How Restaurants Are Improving Their Health Inspection Scores
QSR, May 2022
It's safe to say that consumers have never been more concerned about restaurants meeting and even exceeding health code standards. In fact, according to a 2021 Ecolab report, 95 percent of consumers wanted to see as much if not more cleaning once the pandemic subsided, while 86 percent of respondents said a restaurant's commitment to health and safety practices helped determine whether or not they wanted to patronize that location.
Yelp expands restaurant health ratings in partnership with food tech startup Hazel Analytics
TechCrunch, March 2022
When Yelp wanted to scale its health scores program across the US and Canada they looked no further than to Hazel Analytics as their go-to partner. The Yelp/Hazel partnership was soft launched in 2021, and the official national launch was announced in March 2022. Today, Hazel powers health scores for more than 700,000 restaurants on the Yelp platform across the US and Canada, with more jurisdictions being added on a regular basis.
NFL Stadium Hygiene: How clean is your favorite football stadium food?
Pickswise, November 2021
With the start of the 2021 NFL season and with fans returning in droves to in-person games, Pickswise wanted to delve deeper into the hygiene ratings at these football stadiums across the US. Using data from Hazel Analytics, Pickswise analyzed health inspection data from 25 stadiums to find how often critical violations were cited at the food and beverage facilities within the arenas. They then ranked each stadium based on the number of critical violations incurred over the last five years.
Minneapolis becomes first in state to post food inspections online
Minnesota Star Tribune, January 2020
In 2019, Hazel collaborated with the Minnesota Star Tribune on a report highlighting the progress of major metros toward online disclosure. Now, the City of Minneapolis has become the first city in the State of Minnesota to launch an online public health inspection search portal. By enhancing visibility and actionability for many restaurant, grocery, and food delivery companies through Hazel's platform, online inspection records will improve food safety for the city's residents and visitors.

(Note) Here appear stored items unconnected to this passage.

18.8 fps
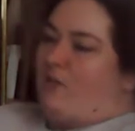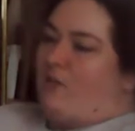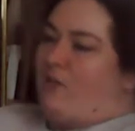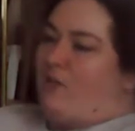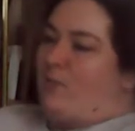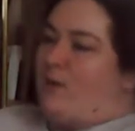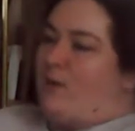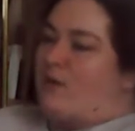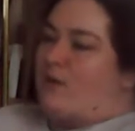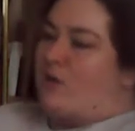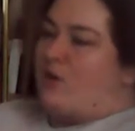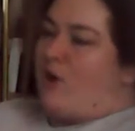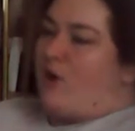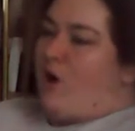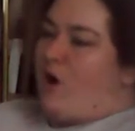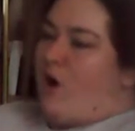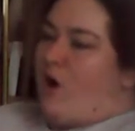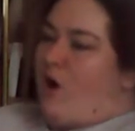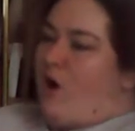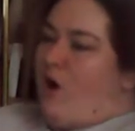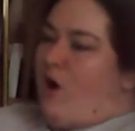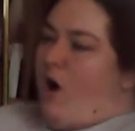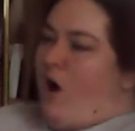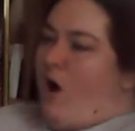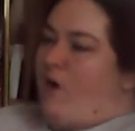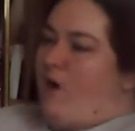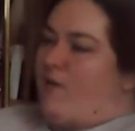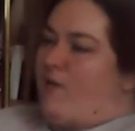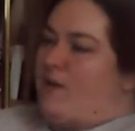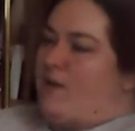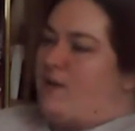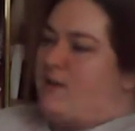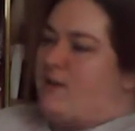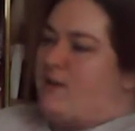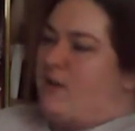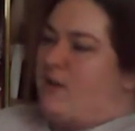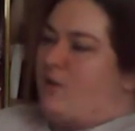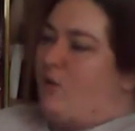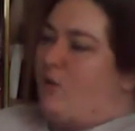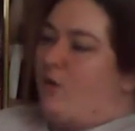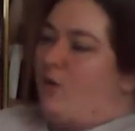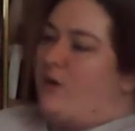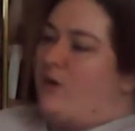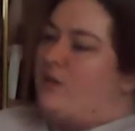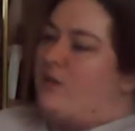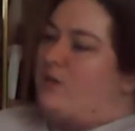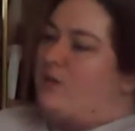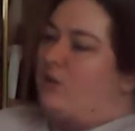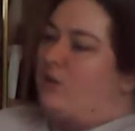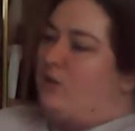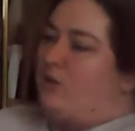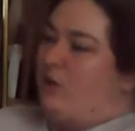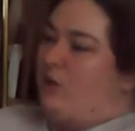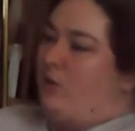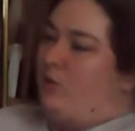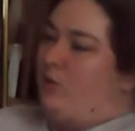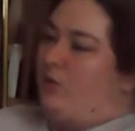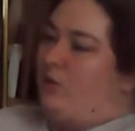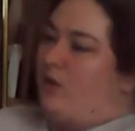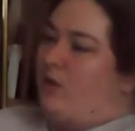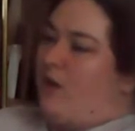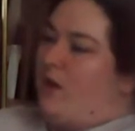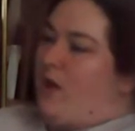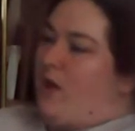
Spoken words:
the picture of his inglorious youth,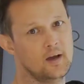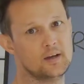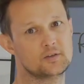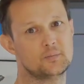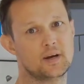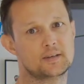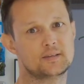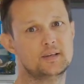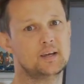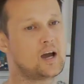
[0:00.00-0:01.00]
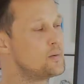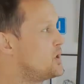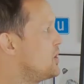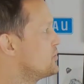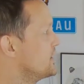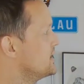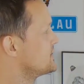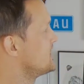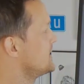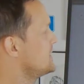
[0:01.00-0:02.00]
As you might see, I'm already
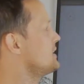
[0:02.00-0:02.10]
signedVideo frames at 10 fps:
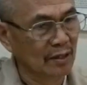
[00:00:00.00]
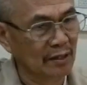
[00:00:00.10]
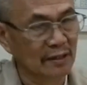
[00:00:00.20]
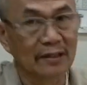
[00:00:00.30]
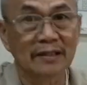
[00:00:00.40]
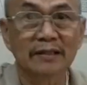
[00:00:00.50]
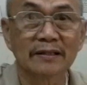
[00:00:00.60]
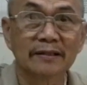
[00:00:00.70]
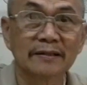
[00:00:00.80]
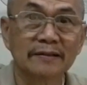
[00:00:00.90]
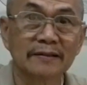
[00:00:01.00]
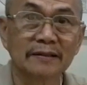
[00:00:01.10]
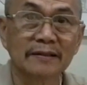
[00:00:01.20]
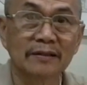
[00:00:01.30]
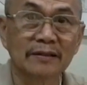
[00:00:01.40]
uh,
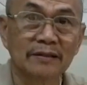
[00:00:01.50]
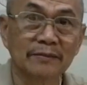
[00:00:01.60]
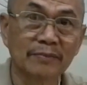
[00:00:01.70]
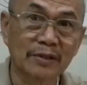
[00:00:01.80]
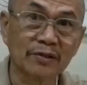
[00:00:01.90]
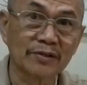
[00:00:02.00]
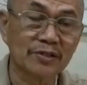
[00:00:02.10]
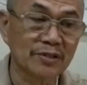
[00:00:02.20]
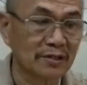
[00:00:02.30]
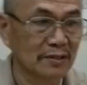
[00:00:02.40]
becauseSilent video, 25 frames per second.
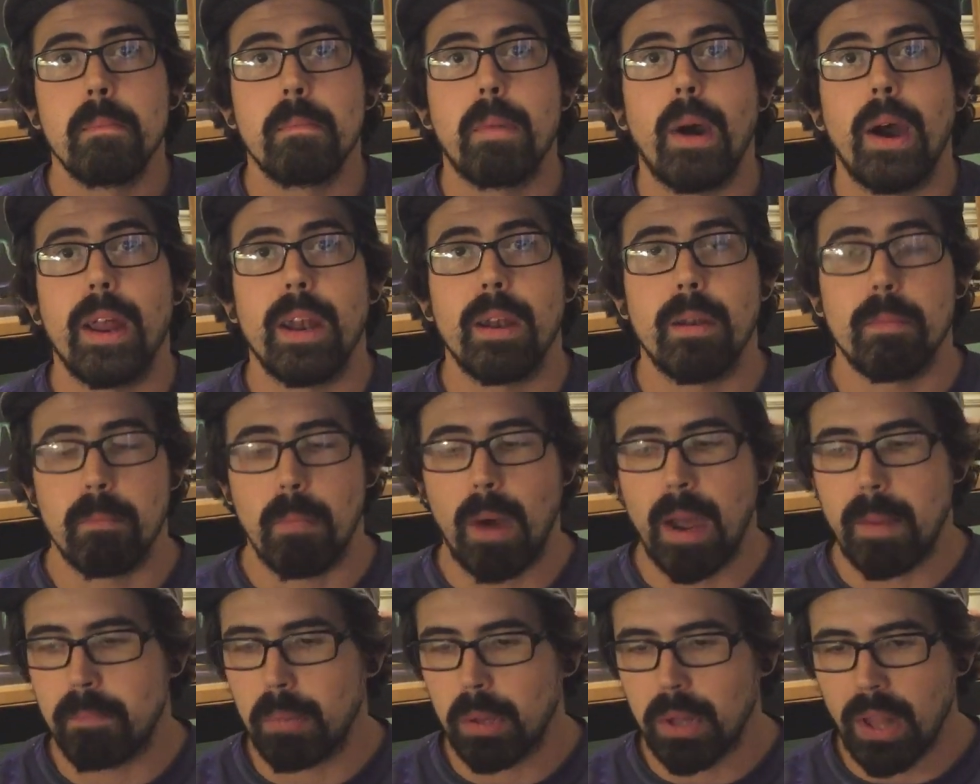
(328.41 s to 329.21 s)
but
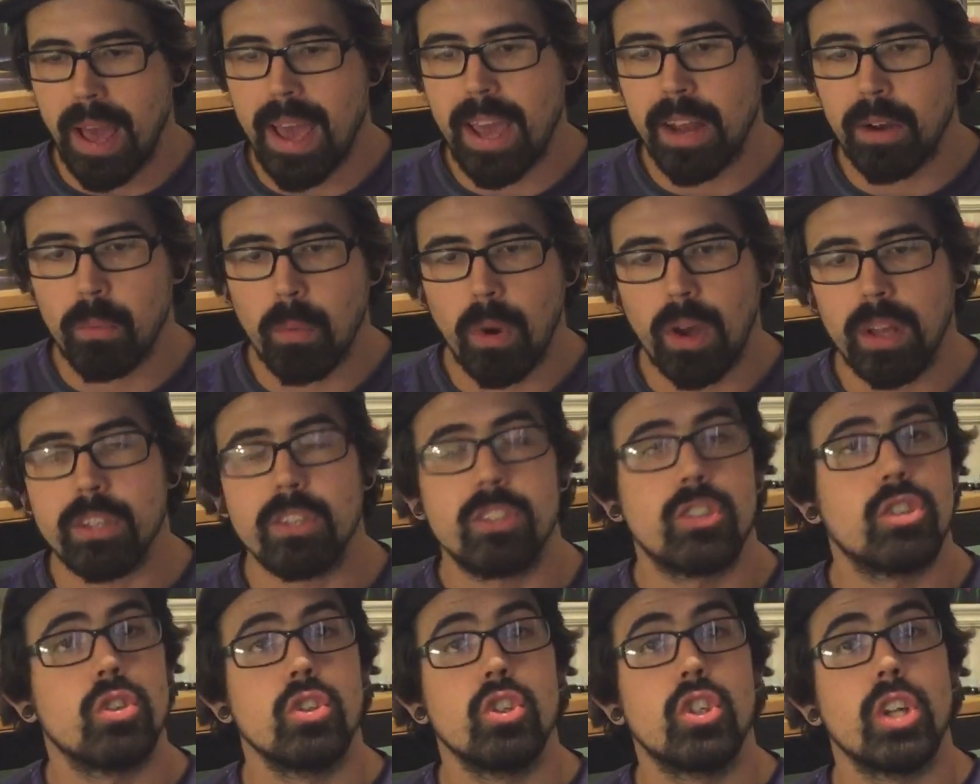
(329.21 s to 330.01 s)
my plan
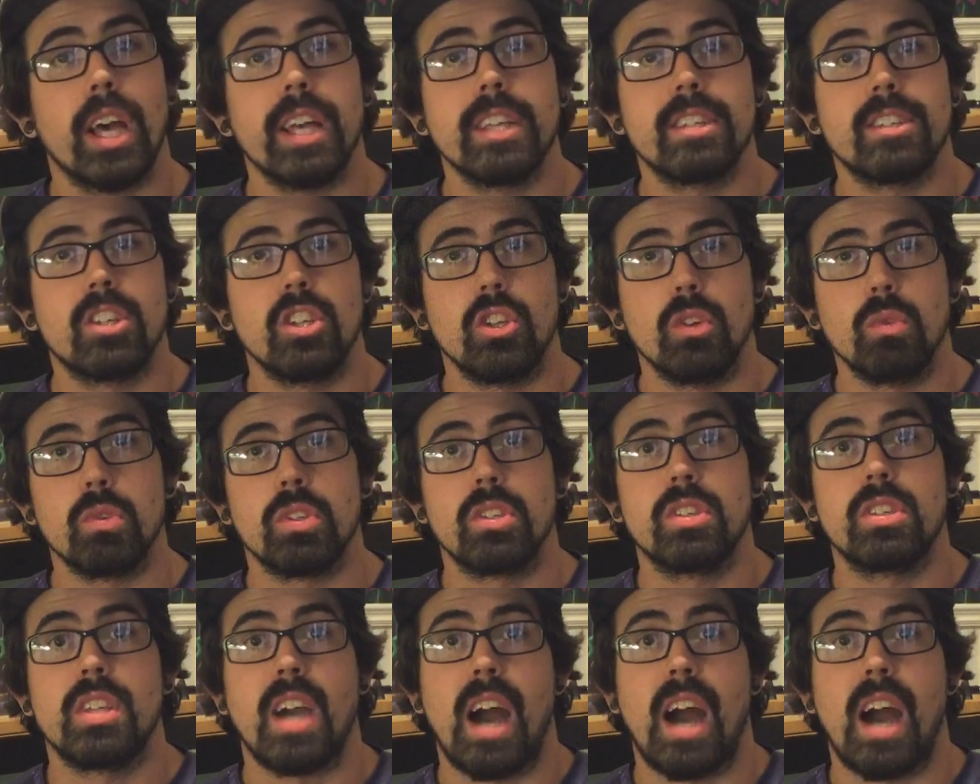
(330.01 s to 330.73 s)
was to just use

To Improve Food Inspections, Change the Way They're Scheduled
Harvard Business Review, May 2019
Since we have our own roots in university research, we're always excited to collaborate with researchers. When Harvard Business School researchers Maria Ibanez and Mike Toffel needed health department data to study the impact of scheduling on inspection outcomes, they turned to Hazel. The ensuing research was originally published in the Harvard Business Review before being picked up by multiple news outlets.
Hungry for data on food safety? In Minnesota, it's more than a click away
Minnesota Star Tribune, January 2019
We're eager to help accelerate the increasingly popular practice of local governments making their health inspection data readily accessible online. Eric Roper, a reporter at the Minnesota Star Tribune, shares this enthusiasm in his January 2019 piece that puts a spotlight on Minnesota for being the only state in the union that has no online reporting. We were happy to provide data to Eric and his team, and collaborate with them on the analysis.
What's lurking in your stadium food?
ESPN, December 2018
Few people think about the food safety challenges specific to sports stadiums and arenas, where thousands of fans need to be fed in a short period of time as they cheer on their favorite teams. ESPN reporter Paula Lavigne did a wildly popular piece for Outside The Lines highlighting these challenges, and ranking the food safety track record of all major professional sports stadiums in North America. ESPN collaborated with Hazel, leveraging our expertise in collecting and analyzing health inspection data, to produce the robust and detailed analysis.
A Data-Driven Road to Better Public Health
UCLA Anderson, May 2018
Hazel Analytics was born out of research conducted in large part at the UCLA Anderson School of Management. In 2018, the school interviewed Hazel CEO Arash Nasibi on how he turned this university research into a thriving business with a mission to improve public health through its technology.